NATIONAL HIV/AIDS AND AGING AWARENESS DAY

The Department of Health and Mental Hygiene (DHMH), Prevention and Health Promotion Administration (PHPA) joins The AIDS Institute, Older Women Embracing Life (OWEL),  the  Baltimore City Health Department, Baltimore City Senior Centers, and Johns Hopkins AIDS Education and Training Center (AETC) in recognizing September 18, 2012 as National HIV/AIDS and Aging Awareness Day (NHAAAD). This year’s theme is “Aging is a part of life: HIV doesn’t have to be.”

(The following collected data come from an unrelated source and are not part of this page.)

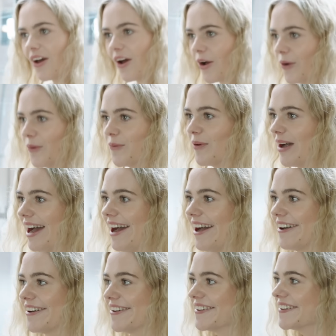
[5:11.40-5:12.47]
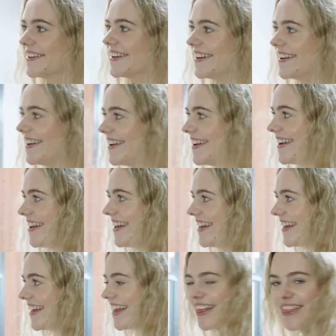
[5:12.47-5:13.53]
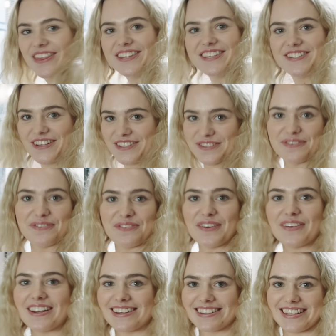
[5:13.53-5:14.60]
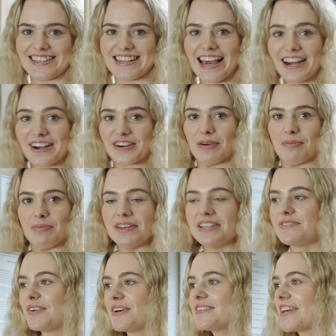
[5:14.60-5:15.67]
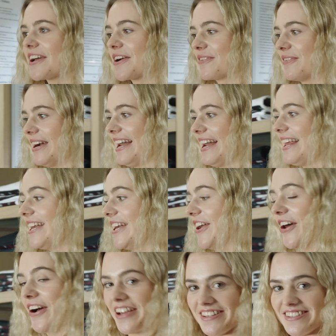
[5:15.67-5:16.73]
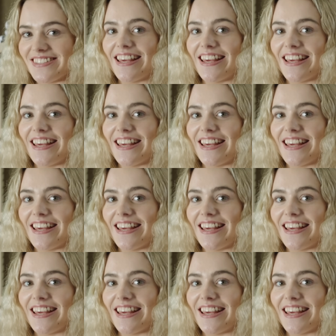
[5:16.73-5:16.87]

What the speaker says: Oh wow, this doesn't feel like a tack room, this feels like a really nice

There are more than 1.2 million people living with HIV in the United States. Maryland has the 2nd highest AIDS case rate among all U.S. states and territories. As of December 31, 2010, Maryland had 30,132 known living cases of HIV. There are 11,813 persons, or 39% of all known people living with HIV in Maryland, who are 50 years of age and older. An estimated 7,000-8,000 people in Maryland are HIV positive and do not know their HIV status.


“Thanks in part to more effective medications, individuals living with HIV today can live long, healthy lives,” said Frances Phillips, DHMH Deputy Secretary for Public Health Services.


"According to CDC, by 2015, half of the people living with HIV infection in the U.S. will be 50 years of age or older,” said Deborah McGruder, Director of the DHMH, PHPA, Infectious Disease Bureau (IDB).  “We encourage all Marylanders 13 years of age and older to get tested for HIV, get educated about HIV, get treatment and stay on treatment if they have HIV.”


This week, DHMH, IDB stakeholders, OWEL, the Baltimore City Health Department, Baltimore City Senior Centers, and Johns Hopkins AETC will observe NHAAAD with several HIV counseling, testing and referral services, and prevention awareness education activities. Contact your local senior center or call the Baltimore City Office of Aging Care Services 410-369-1605 for activities in your area.


To find out about year round HIV prevention, testing, treatment and support services in Maryland, call410-767-5227 or visit http://ideha.dhmh.maryland.gov .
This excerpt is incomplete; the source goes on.